> TASK INSTRUCTIONS: Send back all of the records, each one exactly as written.

Stored data
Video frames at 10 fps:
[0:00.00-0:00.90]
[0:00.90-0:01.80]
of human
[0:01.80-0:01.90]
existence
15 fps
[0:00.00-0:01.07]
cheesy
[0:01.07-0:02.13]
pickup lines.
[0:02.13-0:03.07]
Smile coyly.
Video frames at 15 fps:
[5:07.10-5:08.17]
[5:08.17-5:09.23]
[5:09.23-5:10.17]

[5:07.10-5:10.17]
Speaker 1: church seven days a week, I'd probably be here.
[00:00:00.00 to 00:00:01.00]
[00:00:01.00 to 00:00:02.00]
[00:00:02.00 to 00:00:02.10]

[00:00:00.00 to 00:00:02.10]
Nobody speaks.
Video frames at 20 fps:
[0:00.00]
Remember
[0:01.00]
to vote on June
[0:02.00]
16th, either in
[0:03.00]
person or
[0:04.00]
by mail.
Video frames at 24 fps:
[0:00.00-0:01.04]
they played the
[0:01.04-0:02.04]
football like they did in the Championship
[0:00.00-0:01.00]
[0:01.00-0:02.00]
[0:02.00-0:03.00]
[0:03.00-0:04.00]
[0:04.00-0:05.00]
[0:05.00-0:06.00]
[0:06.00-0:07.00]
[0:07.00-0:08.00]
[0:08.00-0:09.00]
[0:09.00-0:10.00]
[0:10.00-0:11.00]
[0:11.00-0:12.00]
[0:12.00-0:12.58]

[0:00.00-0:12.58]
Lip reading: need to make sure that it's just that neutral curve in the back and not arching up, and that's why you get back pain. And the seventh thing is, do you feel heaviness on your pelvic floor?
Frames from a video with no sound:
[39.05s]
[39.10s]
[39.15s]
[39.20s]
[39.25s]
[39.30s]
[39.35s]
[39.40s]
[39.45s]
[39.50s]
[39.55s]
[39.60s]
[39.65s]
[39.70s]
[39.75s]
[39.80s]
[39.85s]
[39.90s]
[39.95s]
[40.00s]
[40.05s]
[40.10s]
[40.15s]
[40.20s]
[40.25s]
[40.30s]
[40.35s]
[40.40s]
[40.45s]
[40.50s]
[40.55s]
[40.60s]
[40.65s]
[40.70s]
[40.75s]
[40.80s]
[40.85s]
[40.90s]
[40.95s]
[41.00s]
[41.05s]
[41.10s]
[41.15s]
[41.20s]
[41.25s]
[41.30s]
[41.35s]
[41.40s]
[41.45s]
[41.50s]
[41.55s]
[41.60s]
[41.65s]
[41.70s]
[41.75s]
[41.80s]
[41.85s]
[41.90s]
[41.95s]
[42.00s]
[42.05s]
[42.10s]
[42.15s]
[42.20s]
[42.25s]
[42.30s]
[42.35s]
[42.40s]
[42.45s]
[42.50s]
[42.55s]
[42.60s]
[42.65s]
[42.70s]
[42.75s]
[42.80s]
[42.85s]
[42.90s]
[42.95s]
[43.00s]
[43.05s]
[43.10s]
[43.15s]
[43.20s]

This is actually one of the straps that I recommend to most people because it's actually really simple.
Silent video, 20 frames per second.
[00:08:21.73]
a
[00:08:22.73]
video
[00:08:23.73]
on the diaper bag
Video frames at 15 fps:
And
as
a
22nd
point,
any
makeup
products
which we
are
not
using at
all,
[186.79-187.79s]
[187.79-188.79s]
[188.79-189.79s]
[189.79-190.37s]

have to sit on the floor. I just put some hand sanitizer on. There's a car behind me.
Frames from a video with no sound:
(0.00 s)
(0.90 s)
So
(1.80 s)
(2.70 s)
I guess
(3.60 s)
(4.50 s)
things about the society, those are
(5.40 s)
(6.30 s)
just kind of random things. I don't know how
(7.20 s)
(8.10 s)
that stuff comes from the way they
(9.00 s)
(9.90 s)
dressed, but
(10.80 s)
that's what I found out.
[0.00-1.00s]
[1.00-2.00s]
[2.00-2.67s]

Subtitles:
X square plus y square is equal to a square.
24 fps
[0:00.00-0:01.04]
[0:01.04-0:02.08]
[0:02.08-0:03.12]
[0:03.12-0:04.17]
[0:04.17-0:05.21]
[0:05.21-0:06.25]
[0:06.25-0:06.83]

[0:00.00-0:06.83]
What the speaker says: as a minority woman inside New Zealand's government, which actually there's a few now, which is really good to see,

> WORKED SOLUTION:
Video frames at 10 fps:
[0:00.00-0:00.90]
[0:00.90-0:01.80]
of human
[0:01.80-0:01.90]
existence
15 fps
[0:00.00-0:01.07]
cheesy
[0:01.07-0:02.13]
pickup lines.
[0:02.13-0:03.07]
Smile coyly.
Video frames at 15 fps:
[5:07.10-5:08.17]
[5:08.17-5:09.23]
[5:09.23-5:10.17]

[5:07.10-5:10.17]
Speaker 1: church seven days a week, I'd probably be here.
[00:00:00.00 to 00:00:01.00]
[00:00:01.00 to 00:00:02.00]
[00:00:02.00 to 00:00:02.10]

[00:00:00.00 to 00:00:02.10]
Nobody speaks.
Video frames at 20 fps:
[0:00.00]
Remember
[0:01.00]
to vote on June
[0:02.00]
16th, either in
[0:03.00]
person or
[0:04.00]
by mail.
Video frames at 24 fps:
[0:00.00-0:01.04]
they played the
[0:01.04-0:02.04]
football like they did in the Championship
[0:00.00-0:01.00]
[0:01.00-0:02.00]
[0:02.00-0:03.00]
[0:03.00-0:04.00]
[0:04.00-0:05.00]
[0:05.00-0:06.00]
[0:06.00-0:07.00]
[0:07.00-0:08.00]
[0:08.00-0:09.00]
[0:09.00-0:10.00]
[0:10.00-0:11.00]
[0:11.00-0:12.00]
[0:12.00-0:12.58]

[0:00.00-0:12.58]
Lip reading: need to make sure that it's just that neutral curve in the back and not arching up, and that's why you get back pain. And the seventh thing is, do you feel heaviness on your pelvic floor?
Frames from a video with no sound:
[39.05s]
[39.10s]
[39.15s]
[39.20s]
[39.25s]
[39.30s]
[39.35s]
[39.40s]
[39.45s]
[39.50s]
[39.55s]
[39.60s]
[39.65s]
[39.70s]
[39.75s]
[39.80s]
[39.85s]
[39.90s]
[39.95s]
[40.00s]
[40.05s]
[40.10s]
[40.15s]
[40.20s]
[40.25s]
[40.30s]
[40.35s]
[40.40s]
[40.45s]
[40.50s]
[40.55s]
[40.60s]
[40.65s]
[40.70s]
[40.75s]
[40.80s]
[40.85s]
[40.90s]
[40.95s]
[41.00s]
[41.05s]
[41.10s]
[41.15s]
[41.20s]
[41.25s]
[41.30s]
[41.35s]
[41.40s]
[41.45s]
[41.50s]
[41.55s]
[41.60s]
[41.65s]
[41.70s]
[41.75s]
[41.80s]
[41.85s]
[41.90s]
[41.95s]
[42.00s]
[42.05s]
[42.10s]
[42.15s]
[42.20s]
[42.25s]
[42.30s]
[42.35s]
[42.40s]
[42.45s]
[42.50s]
[42.55s]
[42.60s]
[42.65s]
[42.70s]
[42.75s]
[42.80s]
[42.85s]
[42.90s]
[42.95s]
[43.00s]
[43.05s]
[43.10s]
[43.15s]
[43.20s]

This is actually one of the straps that I recommend to most people because it's actually really simple.
Silent video, 20 frames per second.
[00:08:21.73]
a
[00:08:22.73]
video
[00:08:23.73]
on the diaper bag
Video frames at 15 fps:
And
as
a
22nd
point,
any
makeup
products
which we
are
not
using at
all,
[186.79-187.79s]
[187.79-188.79s]
[188.79-189.79s]
[189.79-190.37s]

have to sit on the floor. I just put some hand sanitizer on. There's a car behind me.
Frames from a video with no sound:
(0.00 s)
(0.90 s)
So
(1.80 s)
(2.70 s)
I guess
(3.60 s)
(4.50 s)
things about the society, those are
(5.40 s)
(6.30 s)
just kind of random things. I don't know how
(7.20 s)
(8.10 s)
that stuff comes from the way they
(9.00 s)
(9.90 s)
dressed, but
(10.80 s)
that's what I found out.
[0.00-1.00s]
[1.00-2.00s]
[2.00-2.67s]

Subtitles:
X square plus y square is equal to a square.
24 fps
[0:00.00-0:01.04]
[0:01.04-0:02.08]
[0:02.08-0:03.12]
[0:03.12-0:04.17]
[0:04.17-0:05.21]
[0:05.21-0:06.25]
[0:06.25-0:06.83]

[0:00.00-0:06.83]
What the speaker says: as a minority woman inside New Zealand's government, which actually there's a few now, which is really good to see,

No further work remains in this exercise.